The Fourth Amendment protects people from unreasonable searches and seizures.

"None of us want to live in a checkpoint society, where we need government approval to run errands or take trips," Shenna Bellows, MCLU executive director, said in a press release issued Monday. "This seems like another example of government harassment of law-abiding Americans who aren't suspected of committing any crime."

Efforts on Monday to reach the public affairs office for the Houlton sector of the U.S. Border Patrol for reaction to the MCLU's efforts were unsuccessful.

Last year, a spokesman for the Border Patrol said the primary reason for the stops was potential terrorist threats, but that none had been uncovered.

The U.S. Supreme Court has held that law enforcement may engage in suspicionless searches at the border itself. The Border Patrol has interpreted that to mean it may stop motorists anywhere at anytime within 100 miles of the border.The MCLU is questioning whether suspicionless checkpoints near Old Town are a good use of government time and resources.

"What part of Maine doesn't lie within one hundred miles of the Canadian or a coastal border?" MCLU staff attorney Zachary Heiden asked in the press release. "By this definition, border patrol [agents] can stop anyone anytime anywhere in Maine for no good reason. We all want the police to catch people who break the law, but none of us wants to live in a police state."

The complaints already received included one from three youths detained for almost an hour and repeatedly interrogated as to whether they might have any drugs, which they did not; and an MCLU volunteer lawyer returning from a fishing trip with her boyfriend.

In conjunction with the investigation, the MCLU has launched a special Web site to collect information about those who were stopped last year and in April at the Old Town checkpoint.

The MCLU has requested that the government turn over copies of its policies and practices governing the operation of the Old Town checkpoint, as well as information about exactly who has been stopped and searched.

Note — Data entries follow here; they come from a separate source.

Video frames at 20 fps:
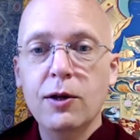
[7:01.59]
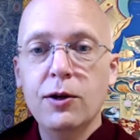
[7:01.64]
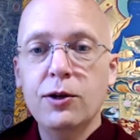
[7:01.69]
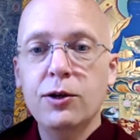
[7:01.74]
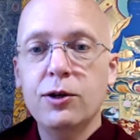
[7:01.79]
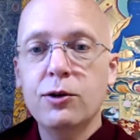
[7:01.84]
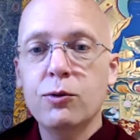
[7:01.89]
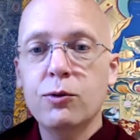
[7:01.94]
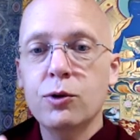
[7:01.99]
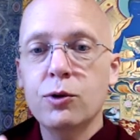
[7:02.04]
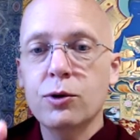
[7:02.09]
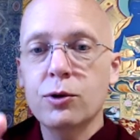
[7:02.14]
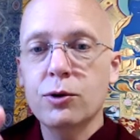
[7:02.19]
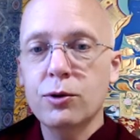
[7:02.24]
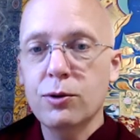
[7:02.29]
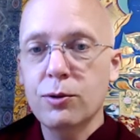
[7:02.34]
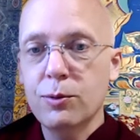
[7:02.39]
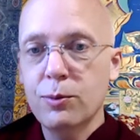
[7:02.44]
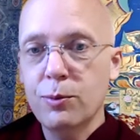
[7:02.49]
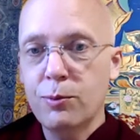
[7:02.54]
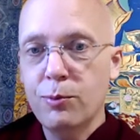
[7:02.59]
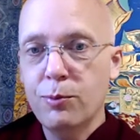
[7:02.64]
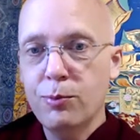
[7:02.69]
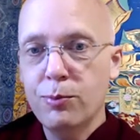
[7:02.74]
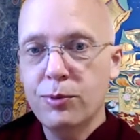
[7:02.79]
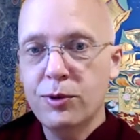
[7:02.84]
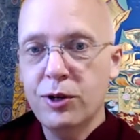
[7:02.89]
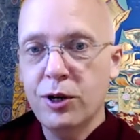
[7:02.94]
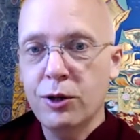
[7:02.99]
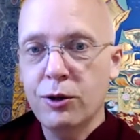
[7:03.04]
He will
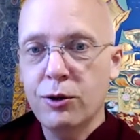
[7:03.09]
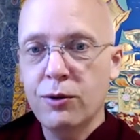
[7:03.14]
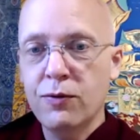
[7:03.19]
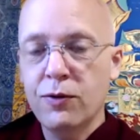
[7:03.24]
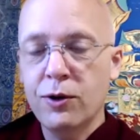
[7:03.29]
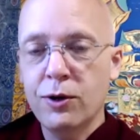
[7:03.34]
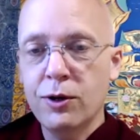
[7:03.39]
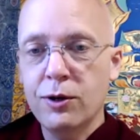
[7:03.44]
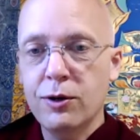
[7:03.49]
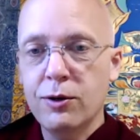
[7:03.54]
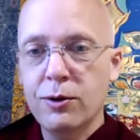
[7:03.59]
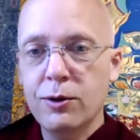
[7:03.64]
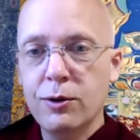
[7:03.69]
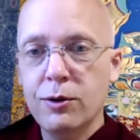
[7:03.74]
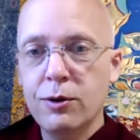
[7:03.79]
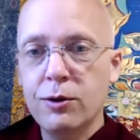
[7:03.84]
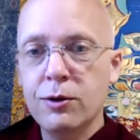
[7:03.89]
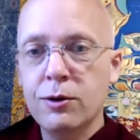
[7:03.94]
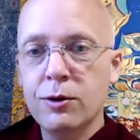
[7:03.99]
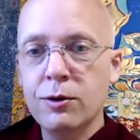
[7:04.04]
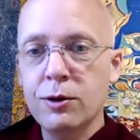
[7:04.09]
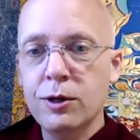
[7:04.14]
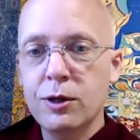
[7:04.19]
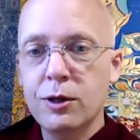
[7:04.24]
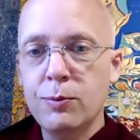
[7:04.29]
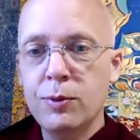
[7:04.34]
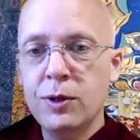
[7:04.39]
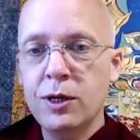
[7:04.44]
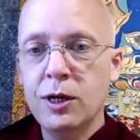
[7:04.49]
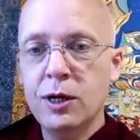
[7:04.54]
tell you very clearly at the
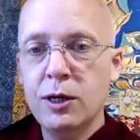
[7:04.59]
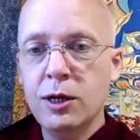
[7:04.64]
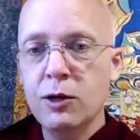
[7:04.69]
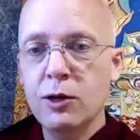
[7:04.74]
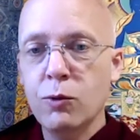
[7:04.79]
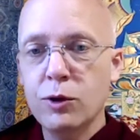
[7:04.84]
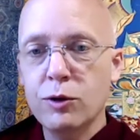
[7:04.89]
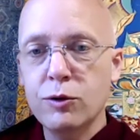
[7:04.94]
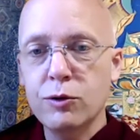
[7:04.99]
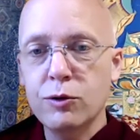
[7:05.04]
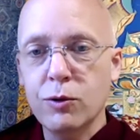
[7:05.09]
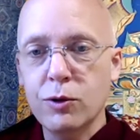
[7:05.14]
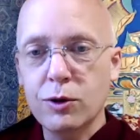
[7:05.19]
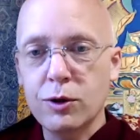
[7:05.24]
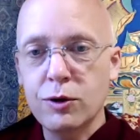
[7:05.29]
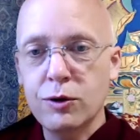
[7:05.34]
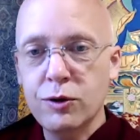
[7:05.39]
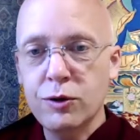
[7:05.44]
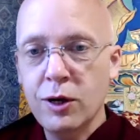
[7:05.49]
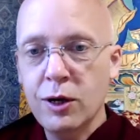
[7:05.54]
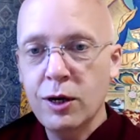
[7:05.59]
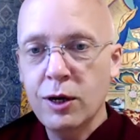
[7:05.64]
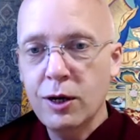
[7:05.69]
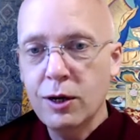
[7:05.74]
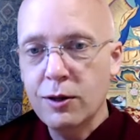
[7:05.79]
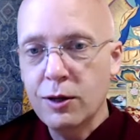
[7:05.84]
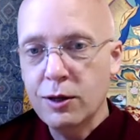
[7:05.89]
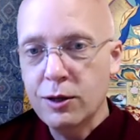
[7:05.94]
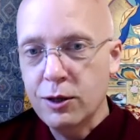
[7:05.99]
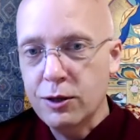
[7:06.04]
beginning what he's going to say,
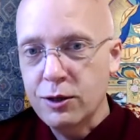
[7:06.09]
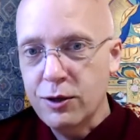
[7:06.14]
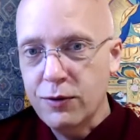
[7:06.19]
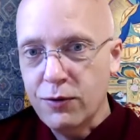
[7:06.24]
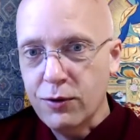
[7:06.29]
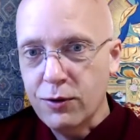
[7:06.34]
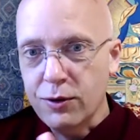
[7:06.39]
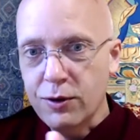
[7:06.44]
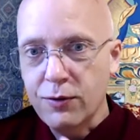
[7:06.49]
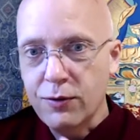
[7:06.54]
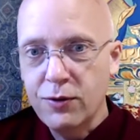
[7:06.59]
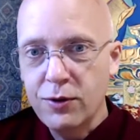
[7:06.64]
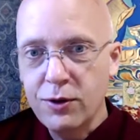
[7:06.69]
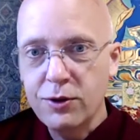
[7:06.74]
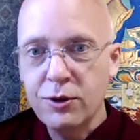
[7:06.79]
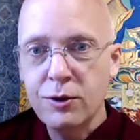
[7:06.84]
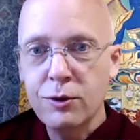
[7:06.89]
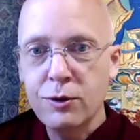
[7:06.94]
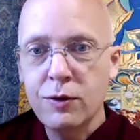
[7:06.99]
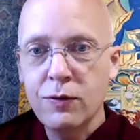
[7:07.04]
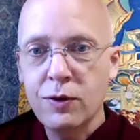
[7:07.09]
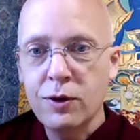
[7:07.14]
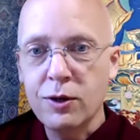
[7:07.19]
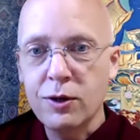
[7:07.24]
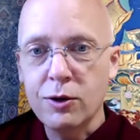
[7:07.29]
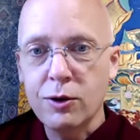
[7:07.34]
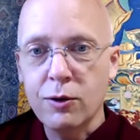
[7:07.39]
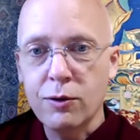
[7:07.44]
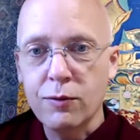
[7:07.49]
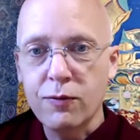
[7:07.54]
and then the different divisions of it,
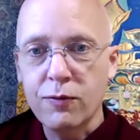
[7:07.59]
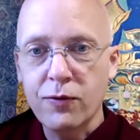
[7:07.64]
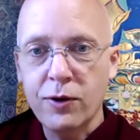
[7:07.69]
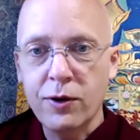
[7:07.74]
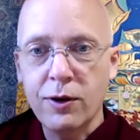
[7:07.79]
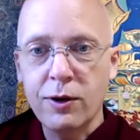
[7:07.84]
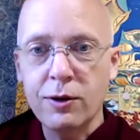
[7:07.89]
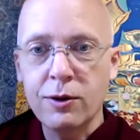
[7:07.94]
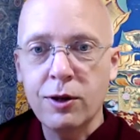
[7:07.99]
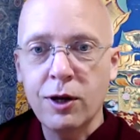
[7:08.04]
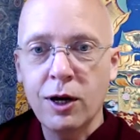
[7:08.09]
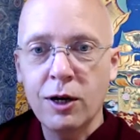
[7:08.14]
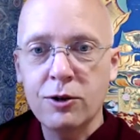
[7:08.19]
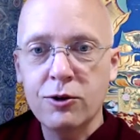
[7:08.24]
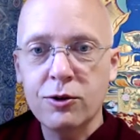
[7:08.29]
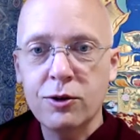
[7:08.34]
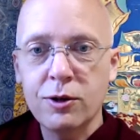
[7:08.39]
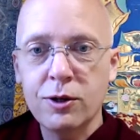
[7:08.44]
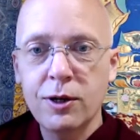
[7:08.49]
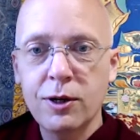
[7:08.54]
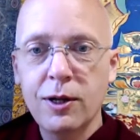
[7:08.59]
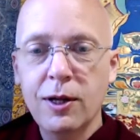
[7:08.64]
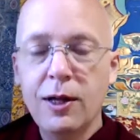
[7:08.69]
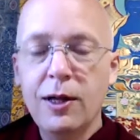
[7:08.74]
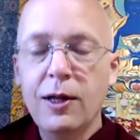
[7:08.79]
and go very logically.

"We're asking the Border Patrol to produce justification for what seems to be virtually unchecked authority," Heiden said. "While individually these intrusions may seem harmless, over time we are chipping away at people's right to be left alone."

A federal judge in Bangor has expressed similar concerns.

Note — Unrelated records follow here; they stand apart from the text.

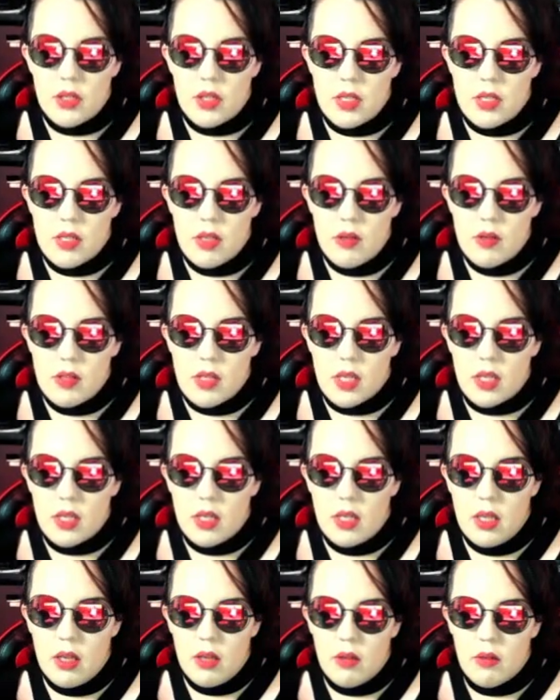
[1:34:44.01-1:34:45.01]
She's so
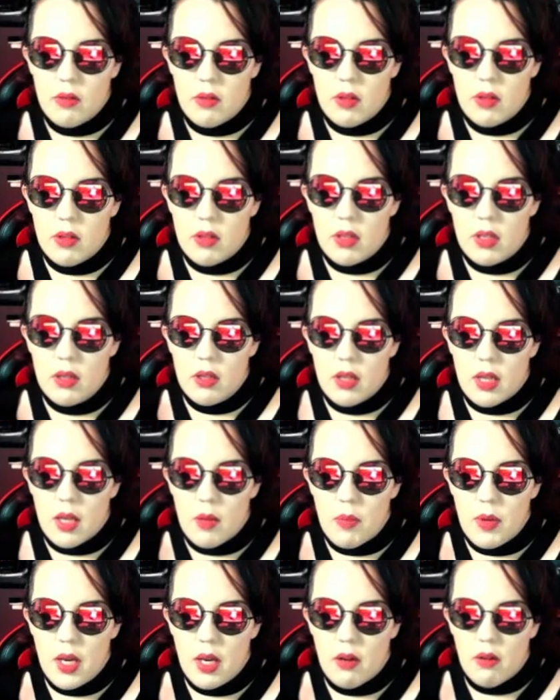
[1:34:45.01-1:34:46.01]
stinking cute. And look at
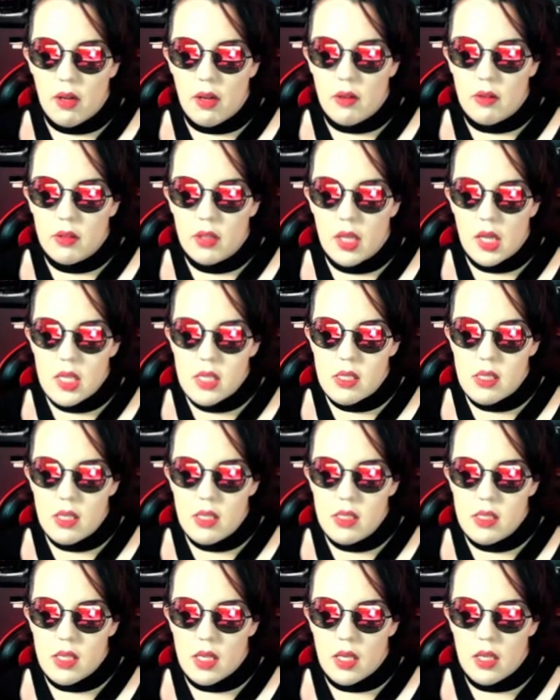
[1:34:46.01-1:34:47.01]
that background. Look at that
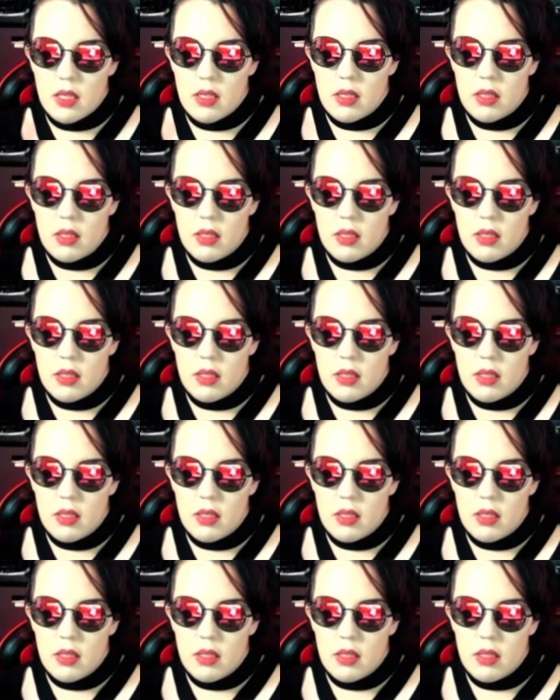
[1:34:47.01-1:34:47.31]
sunset.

U.S. Magistrate Judge Margaret Kravchuk earlier this year recommended that evidence obtained at a similar stop in the same location be suppressed.

"... [A]lthough I recognize that the intrusion upon an individual's right to travel the highways without interruption is minimal," Kravchuk wrote in her opinion, "the government simply has not demonstrated that its operation of the Old Town checkpoint appreciably advances any legitimate public interest."

Her decision is subject to review by U.S. District Judge John Woodcock.

A hearing is scheduled on the matter for July.